Triticum vulgare wheat seeds were placed in two containers containing 24.52 mg per liter of barium, and the bioconcentration coefficient in the control sample without building up the potential was 0.044 in grain and 0.25 in straw. In the sample for which 14 V was applied to the leaf zone, during the growing season (90 days), the accumulation increased 1.5 times as compared to the control.

Example 12

Triticum vulgare wheat seeds were placed in the soil, in two containers containing 24.52 mg per liter of barium, in the control sample, without creating potential, the bioconcentration coefficient in grain was 0.044, in straw - 0.25. In the sample, which was applied 14 V to the leaf zone, it was additionally watered with a whey solution; during the growing season (90 days), the accumulation increased 2 times in comparison with the control.
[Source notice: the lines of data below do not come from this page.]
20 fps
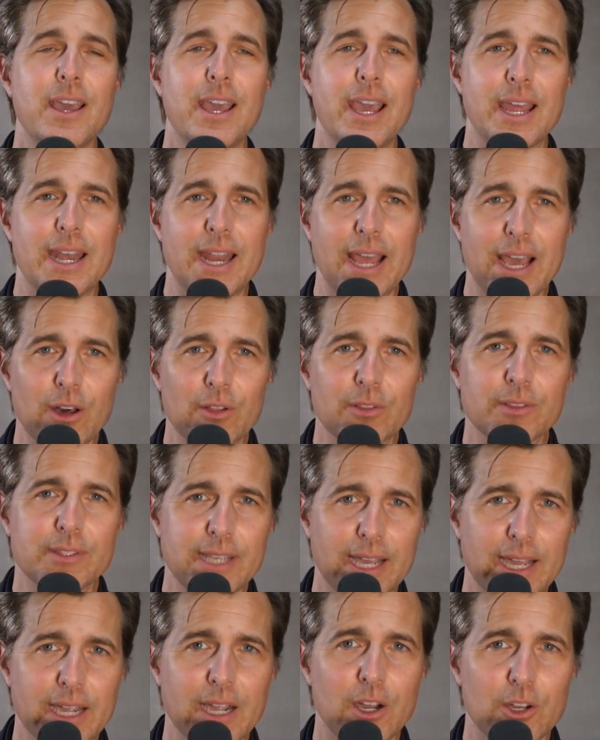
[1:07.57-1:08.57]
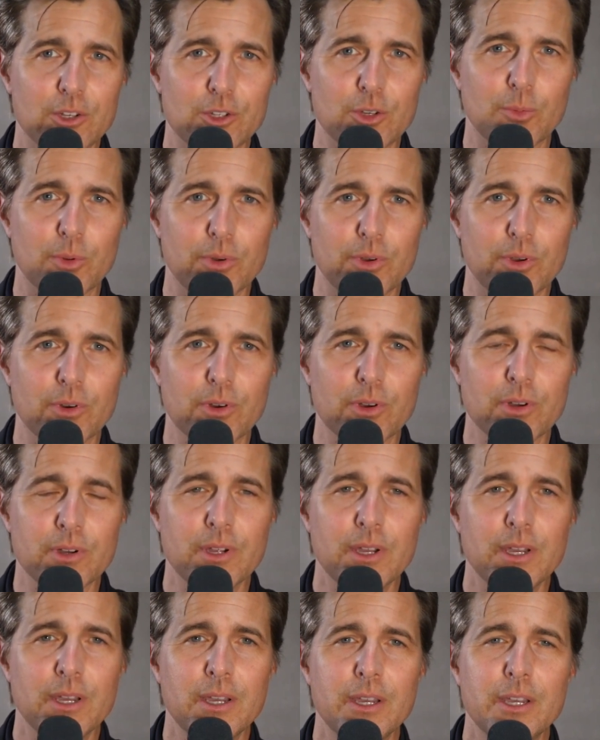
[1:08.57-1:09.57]
and health tech entrepreneur
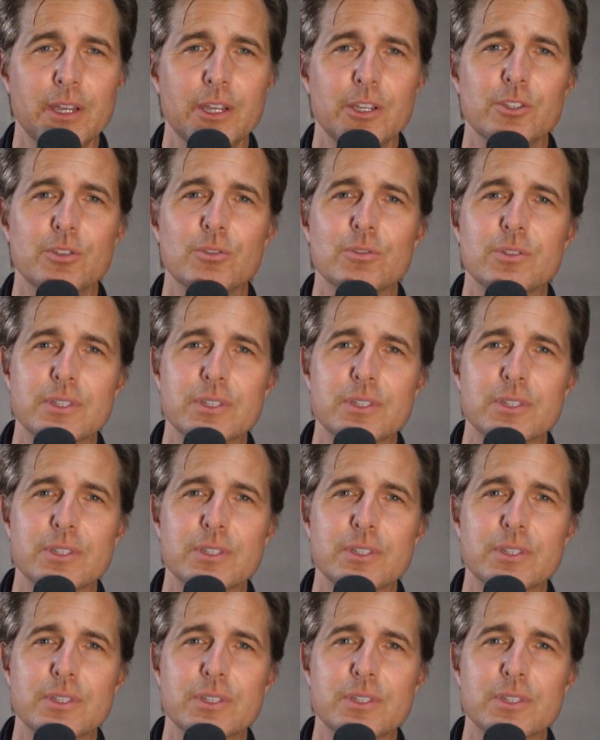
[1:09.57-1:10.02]
to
Thus, it has been shown that when creating an additional electric potential in a plant and when acidifying, introducing complexones, bioremediation occurs faster, bioconcentration is intensified. Compared with known methods, bioremediation can be accelerated by 5-15 times.
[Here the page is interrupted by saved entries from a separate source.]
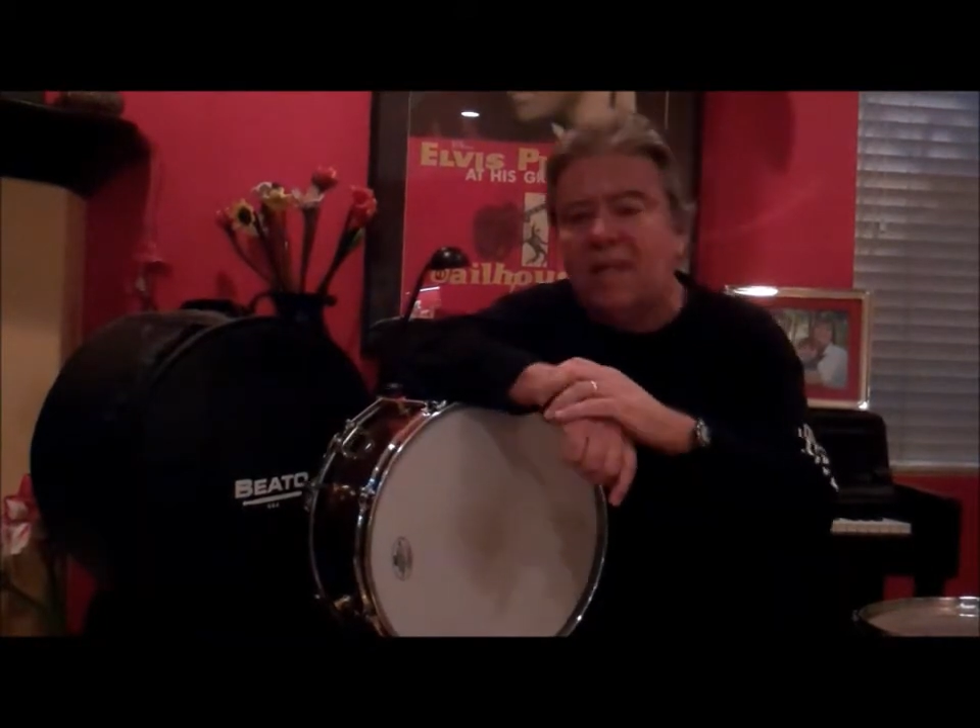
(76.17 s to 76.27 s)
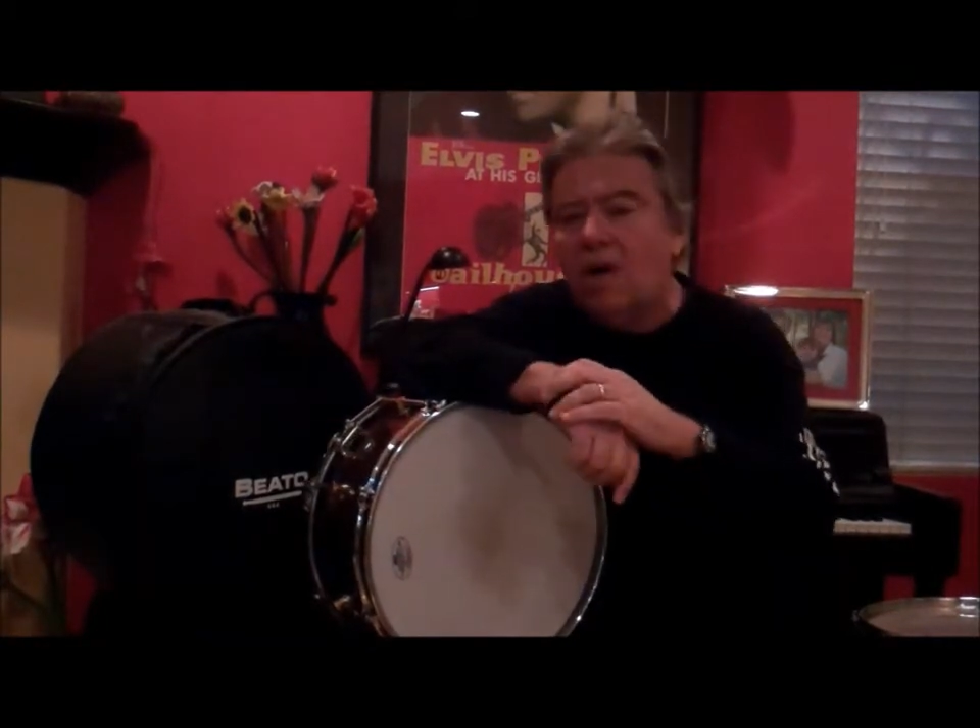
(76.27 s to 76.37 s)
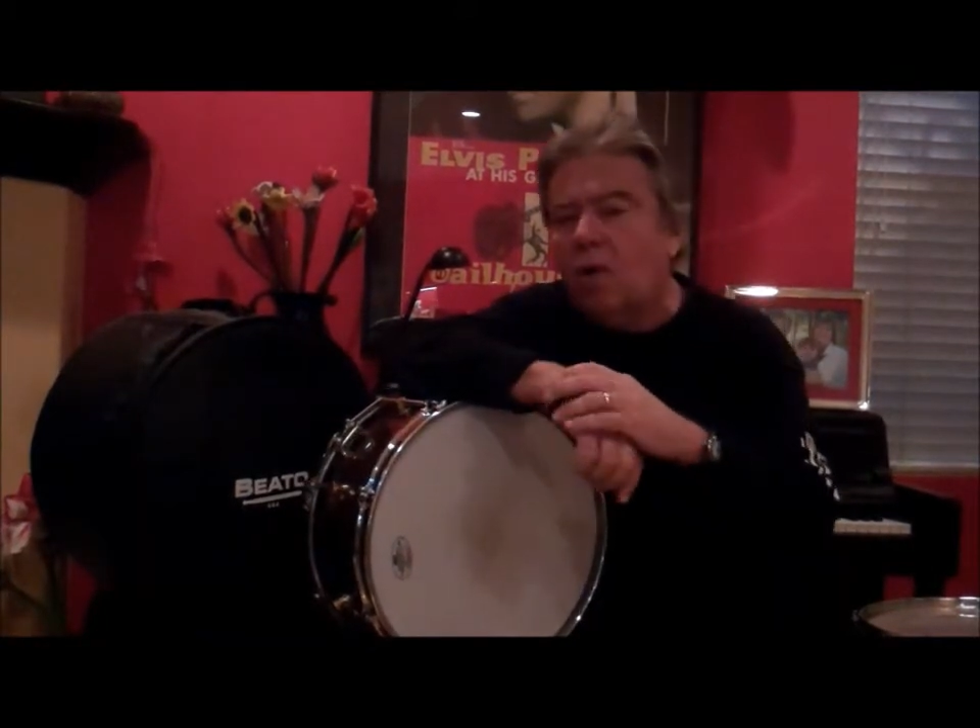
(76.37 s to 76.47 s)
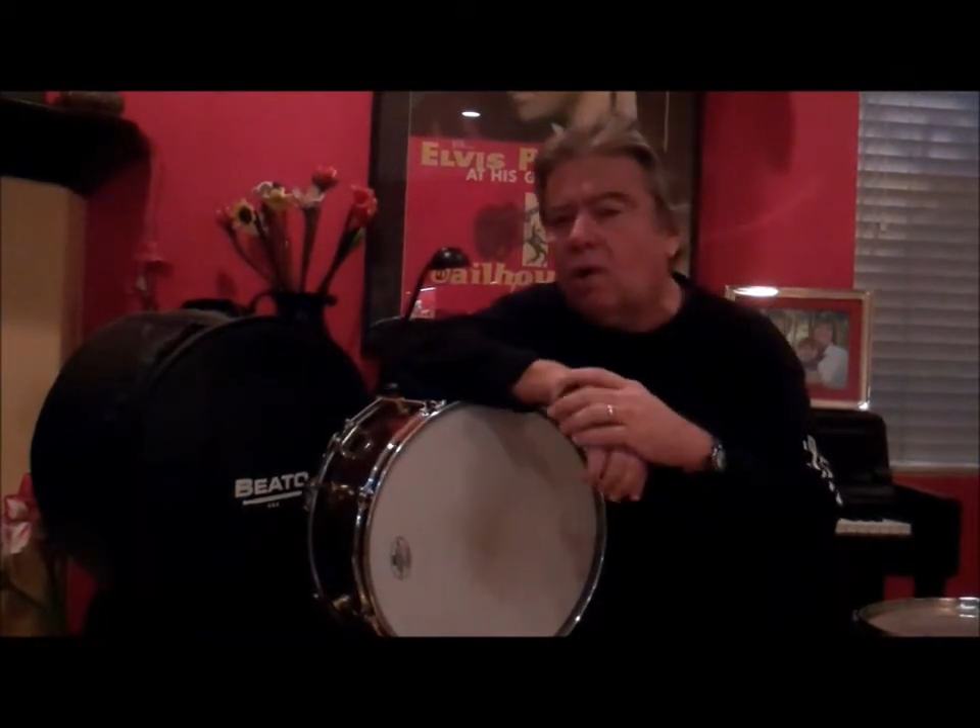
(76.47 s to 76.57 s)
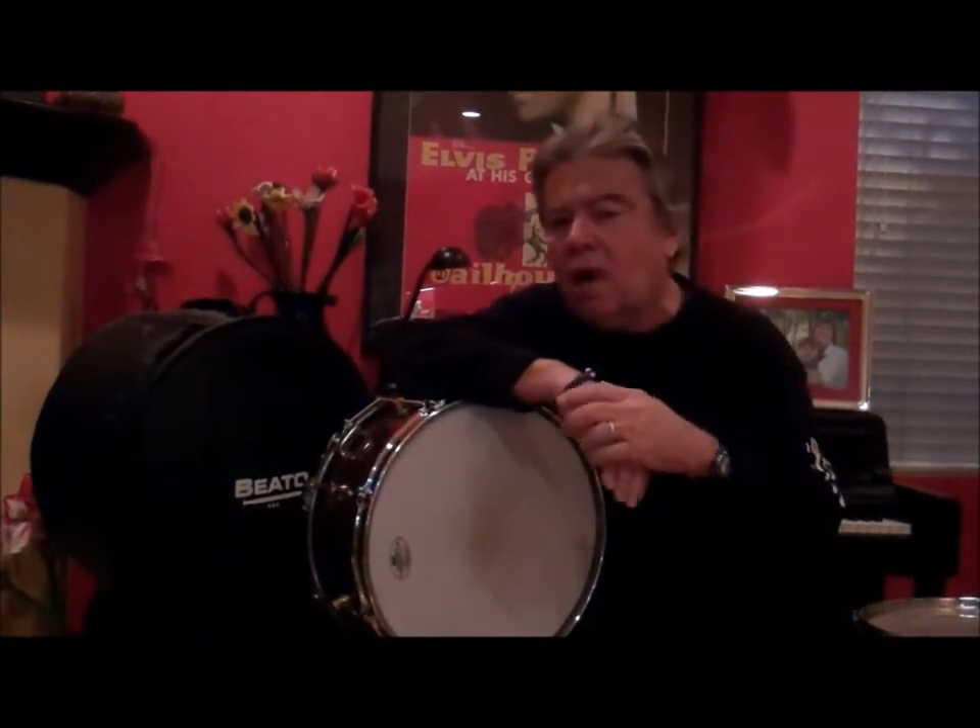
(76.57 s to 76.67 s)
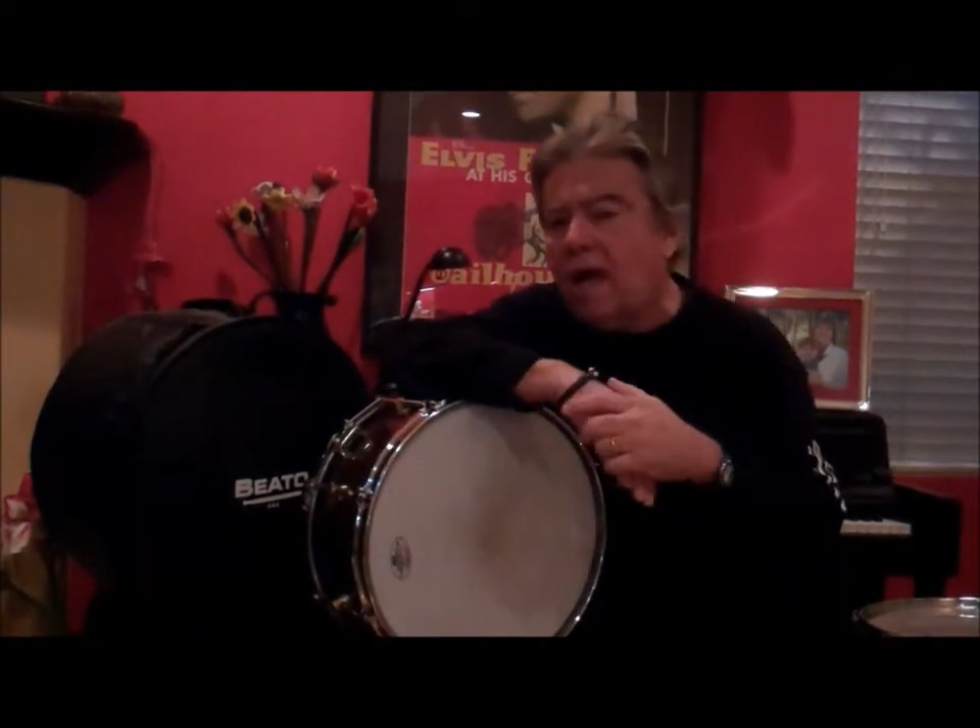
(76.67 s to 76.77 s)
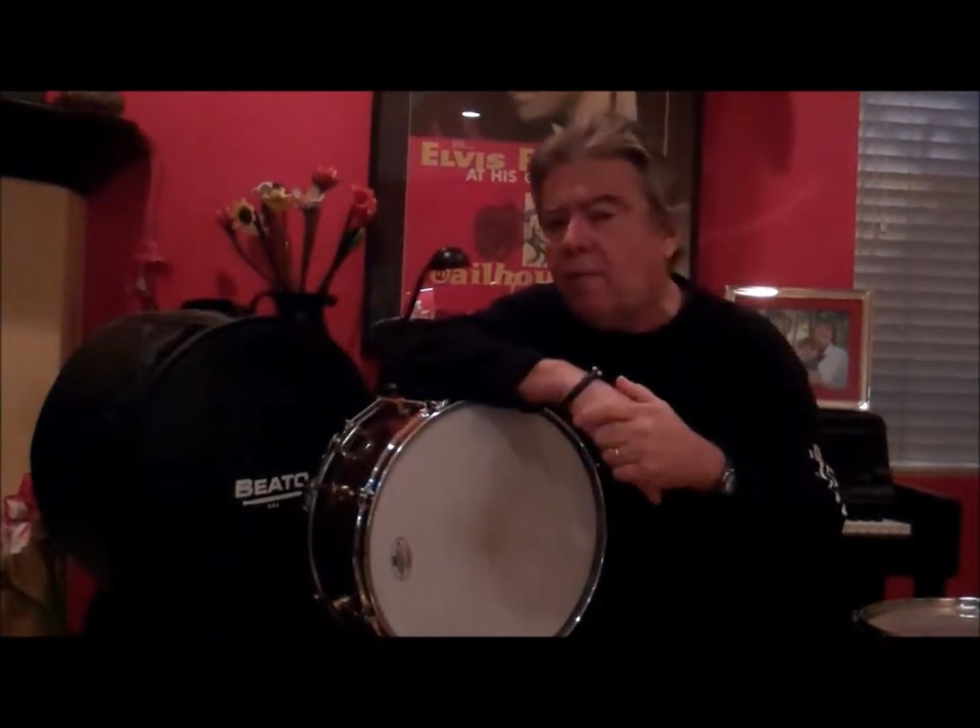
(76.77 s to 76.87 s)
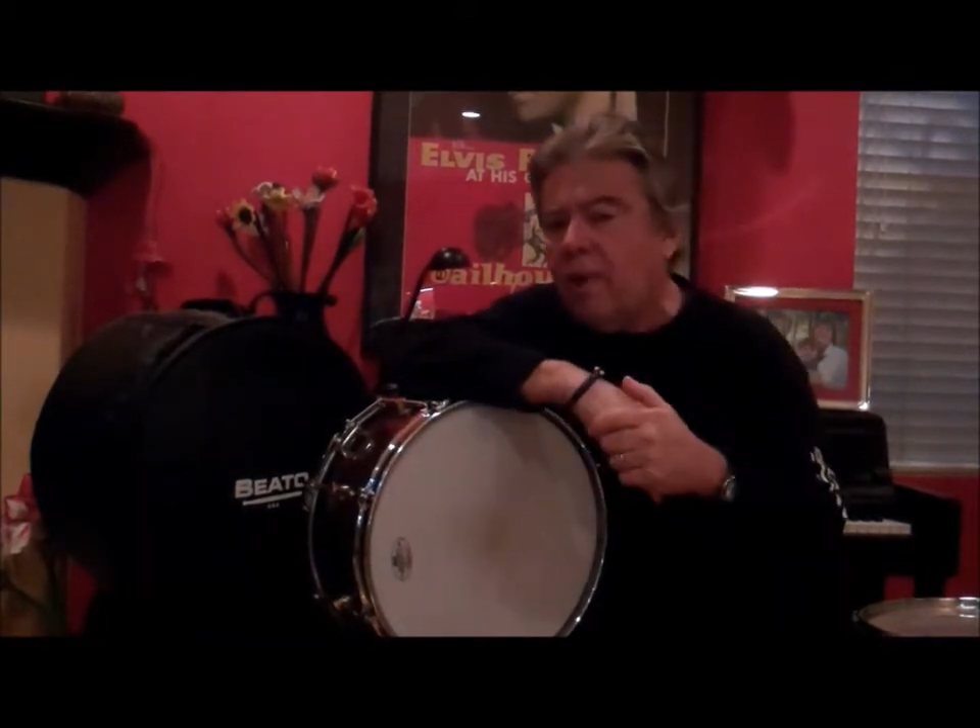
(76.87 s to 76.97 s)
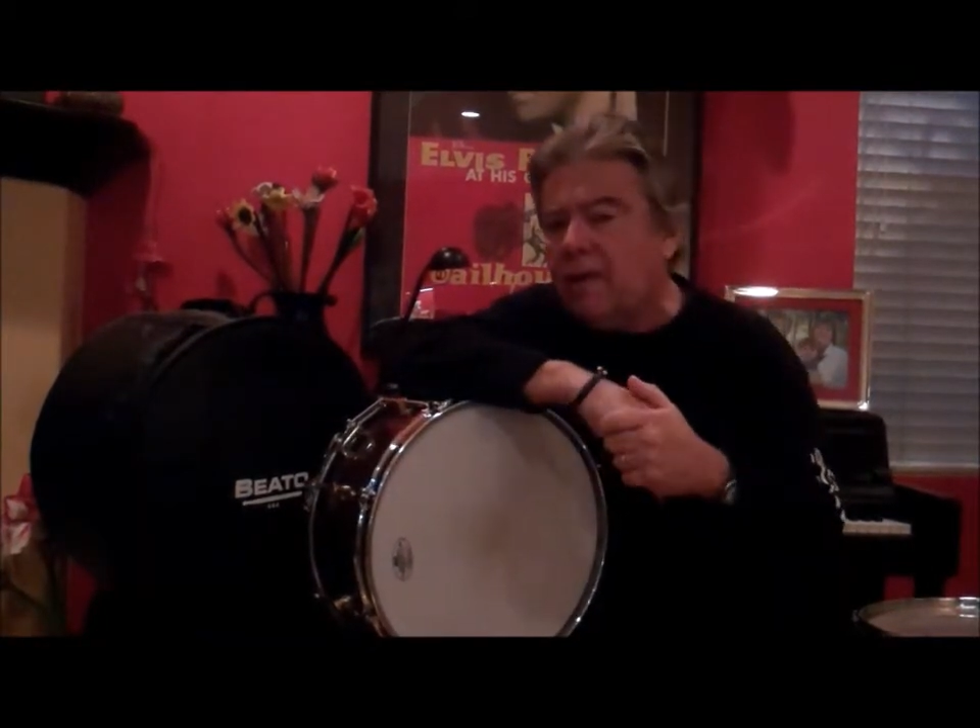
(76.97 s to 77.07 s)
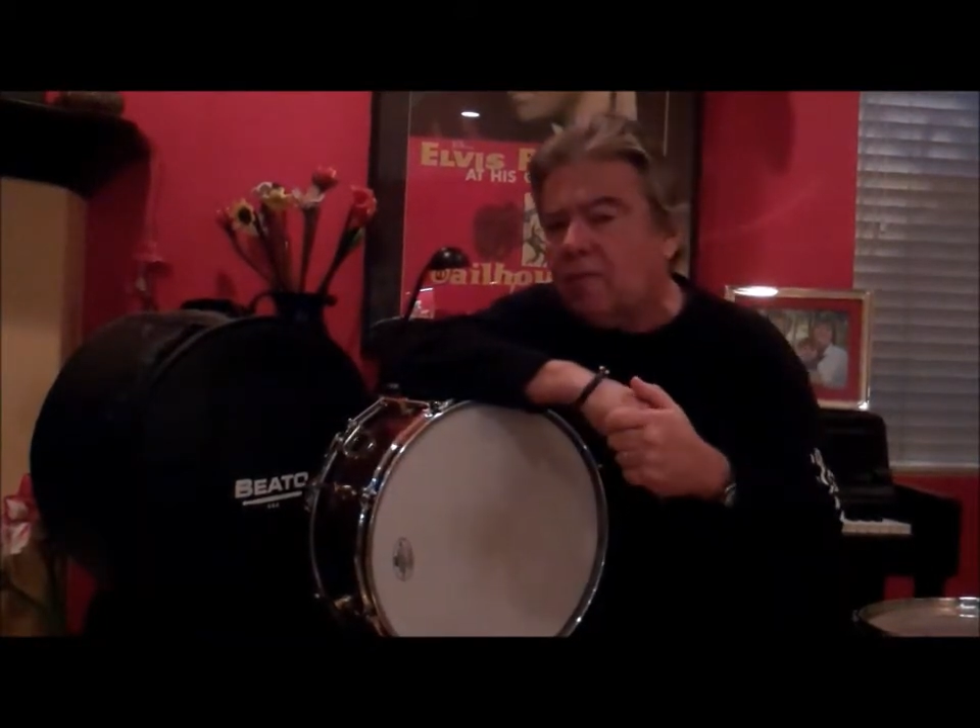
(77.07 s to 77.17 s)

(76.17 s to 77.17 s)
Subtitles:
the old Ludwig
Using crop rotation with the alternation of selected crops by this method, it is possible to increase the fertility and cadastral value of land.

Claims (7)

1. The method of cleaning the soil from heavy metals, including the cultivation of cultivated plants-accumulators on cultivated soils in compliance with agricultural technology for cultivated crops and using an inducing substance - soil acidifier, collecting parts of accumulator plants in which heavy metal is accumulated, characterized in that grow plants that release acidifying substances into the soil, and through electrodes placed in the root zone of the battery plants or connected to the battery plants themselves provide a positive and / or negative potential from 1 to 1000 V, which facilitates the diffusion of hydrogen ions and / or hydroxyl and / or complexon into the soil, while additionally creating a difference in soil potentials. 2. The method according to claim 1, characterized in that the collection of parts of the plant-accumulators is carried out until the concentration of heavy metals in the soil is less than the maximum permissible. 3. The method according to claim 1, characterized in that it additionally creates voltage pulses of 1-20 kV and a duration of 1-10 ms. 4. The method according to claim 1, characterized in that they additionally apply a voltage with a frequency of 19-21 kHz with a frequency equal to the relaxation time of water molecules in plants and / or in the soil. 5. The method according to claim 1, characterized in that it additionally introduces into the soil a stimulating substance - soil acidifier selected from the group comprising organic acids, including lactic, tartaric, pyruvic acid, amino acids, ammonia, urea, hydroxy acids, acetals, chlorophyll, porphyrins, in an amount not exceeding the content of heavy metals in the soil. 6. The method according to claim 4, characterized in that the pulses are generated when the soil moisture exceeds 25%. 7. The method according to claim 1, characterized in that when the soil moisture is below 25%, they saturate the air over the plants with aero ions, creating the desired sign of the charge of the plants through the arrester with a voltage of at least 1000 V.